What do you think about the mainstream film industry’s attempts to integrate generative AI into production processes? It seems to me like the studio system today views AI in line with the symbolic rather than the connectionist paradigm. They’re less concerned with the possibility for new emergent phenomena, and more invested in analyzing what sells and automating the production of more of the same. Do you agree?

Manuel De Landa

The neural networks we use today are incapable of uniformity or homogeneity; they are built to generate continuous variations. It is possible that in the future they will add modules that can constrain them to imitate, but for now they can only create. From an industry point of view, this is not a good thing. An assembly line has to have exact repetition (or, at most, customized repetition), and neural nets are useless under that paradigm. But even in commercial art studios or in architecture, there is always a client who sees a project and wants to keep some parts identical but change some others. That cannot be done today.

Adina Glickstein

To end our conversation, I want to ask you to bridge a bit between past and future. You were famously involved with the “Virtual Futures” conference at the University of Warwick, alongside the likes of Nick Land and Sadie Plant, which took place exactly thirty years ago. If a present-day version of that conference were to be staged, what are some of the questions you would hope to see explored?

Manuel De Landa

My presentation at that event was about genetic algorithms, which are simulations of biological evolution. They are closely related to neural nets and can be used to breed neural nets. But I did not enjoy the rest of the conference. The way I remember it, many other presentations were delivered in the postmodern style (which I’ve always hated), so I can’t remember any details. Sadie was good, as usual—clear and articulate—but there were so many others just offering the forgettable McDonald’s version of French philosophy.

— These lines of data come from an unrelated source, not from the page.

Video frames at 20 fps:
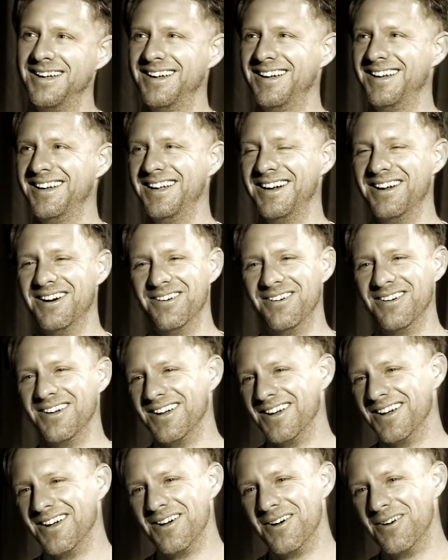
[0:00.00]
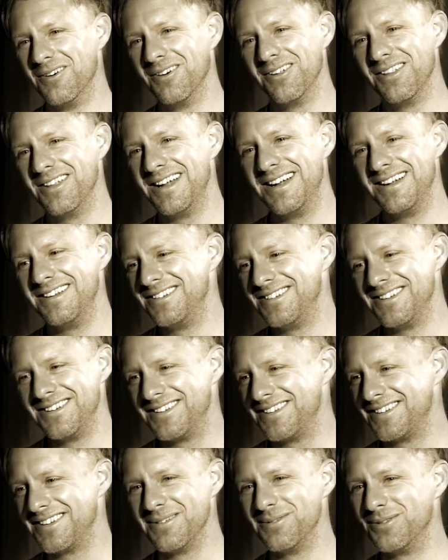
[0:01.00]
you know, well, that it's
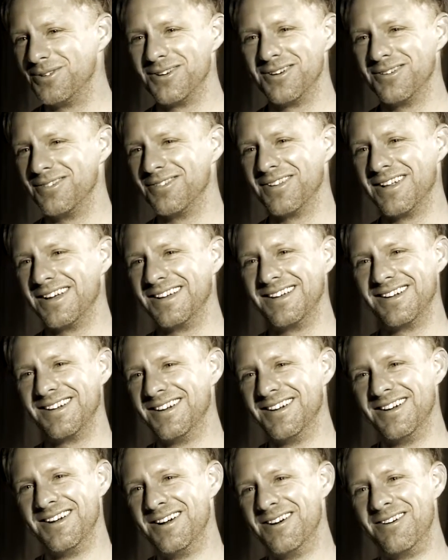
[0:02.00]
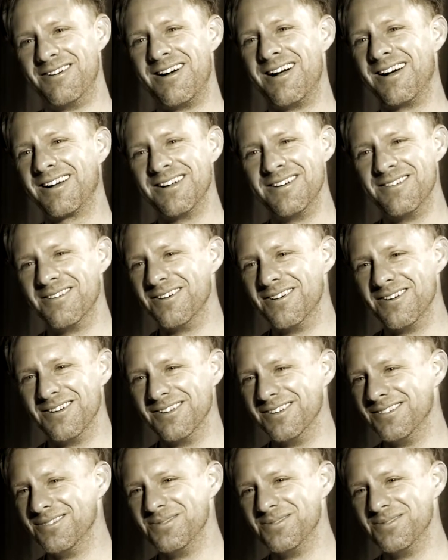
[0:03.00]
just some sort of like rock and roll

Manuel De Landa (Mexico City, 1952) is a cross-disciplinary theorist and artist who has lived in New York since 1975. He began his career in the mid-1970s as an independent filmmaker, showing his films in cine-clubs and museums around the world. His philosophical essays have appeared in many journals, and he currently lectures extensively in the United States and Europe on nonlinear dynamics, theories of self-organization, artificial intelligence, and artificial life.

Adina Glickstein is a writer, editor, and researcher interested in psychoanalysis, contemporary art, and the social implications of emerging technologies.